_EXERCISE INPUT_
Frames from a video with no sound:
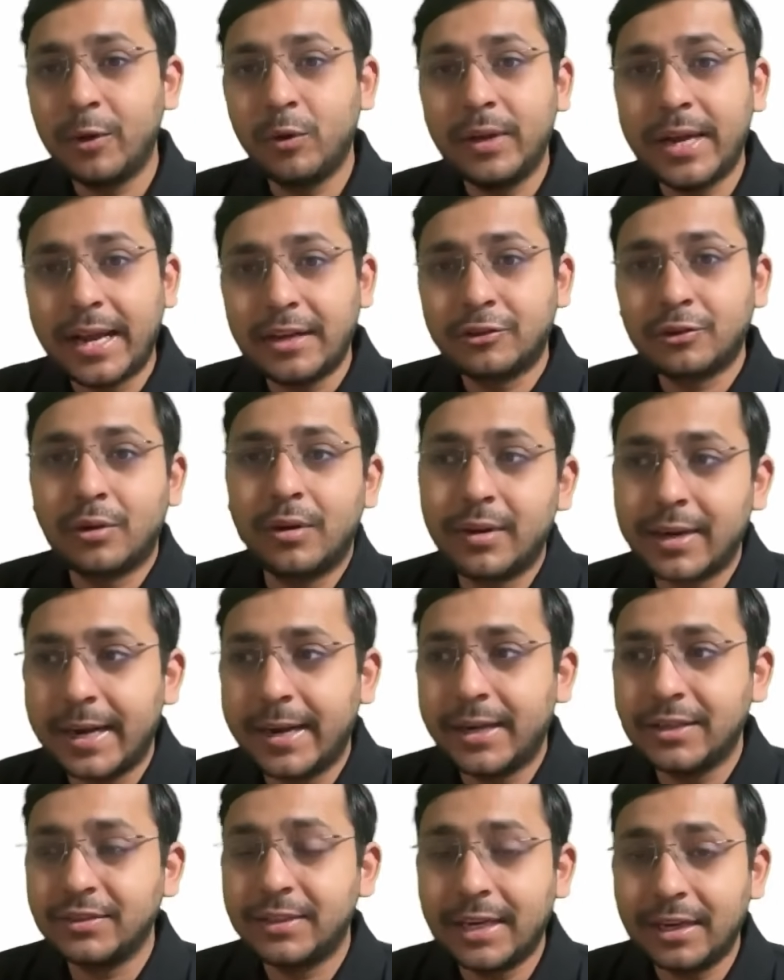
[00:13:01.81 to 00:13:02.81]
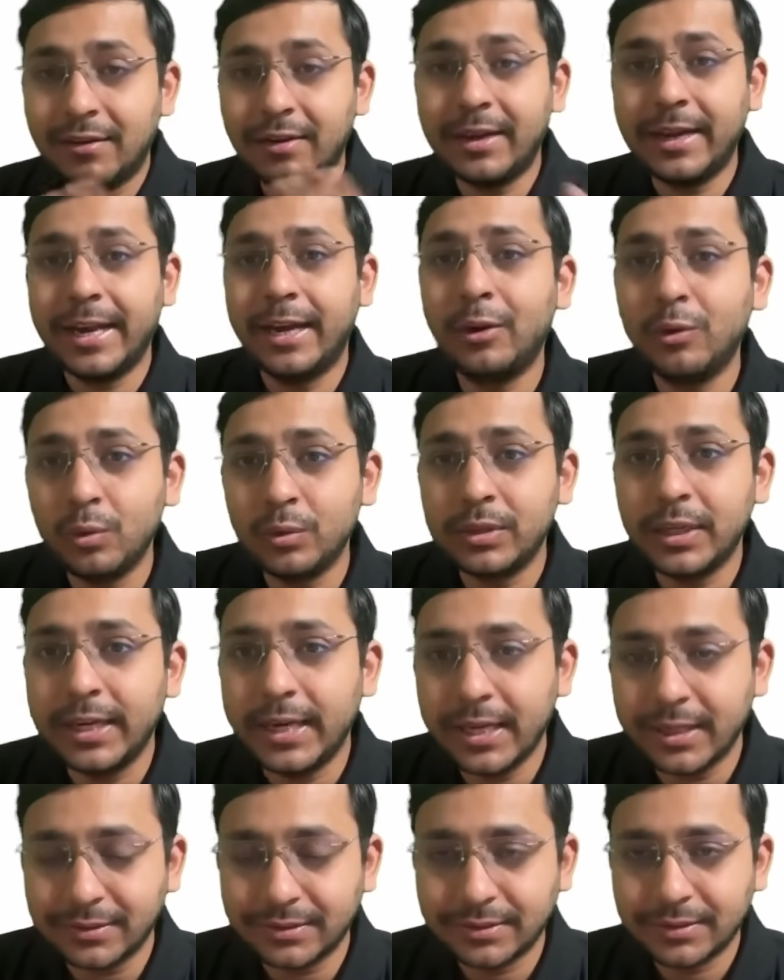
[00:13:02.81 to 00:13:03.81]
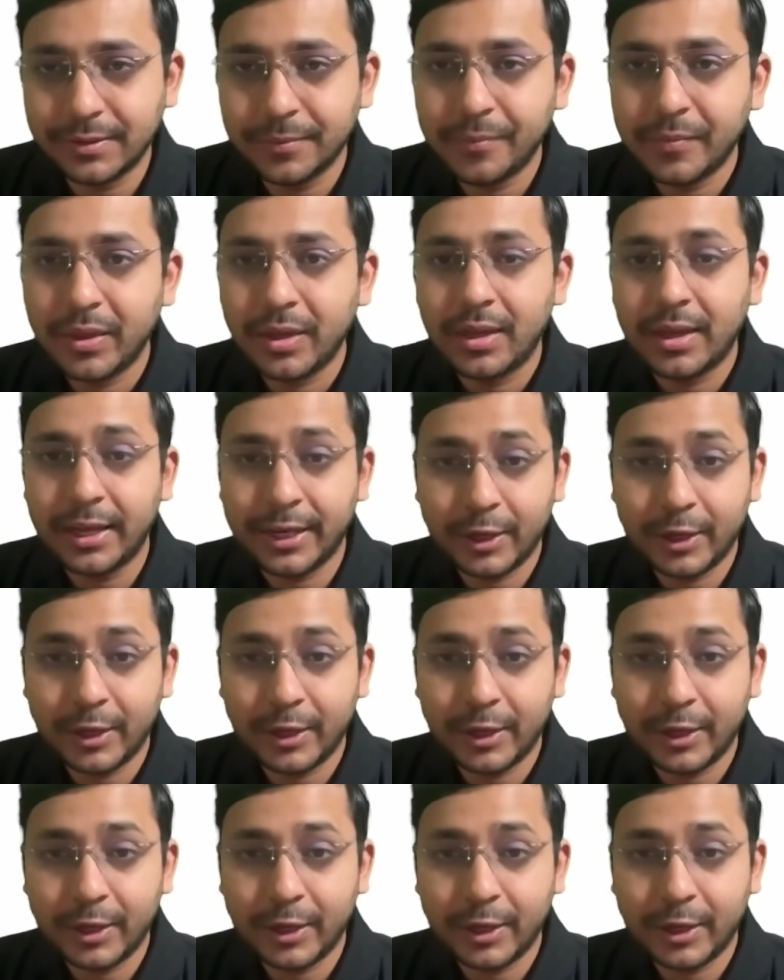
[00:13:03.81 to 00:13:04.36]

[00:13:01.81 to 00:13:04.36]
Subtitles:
Your gastroenteritis, that will take 2-3 days.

_WHAT IS EXPECTED_
Write out the material above precisely, leaving each picture behind.

_ANSWER TO THE PROBLEM_
Frames from a video with no sound:
[00:13:01.81 to 00:13:02.81]
[00:13:02.81 to 00:13:03.81]
[00:13:03.81 to 00:13:04.36]

[00:13:01.81 to 00:13:04.36]
Subtitles:
Your gastroenteritis, that will take 2-3 days.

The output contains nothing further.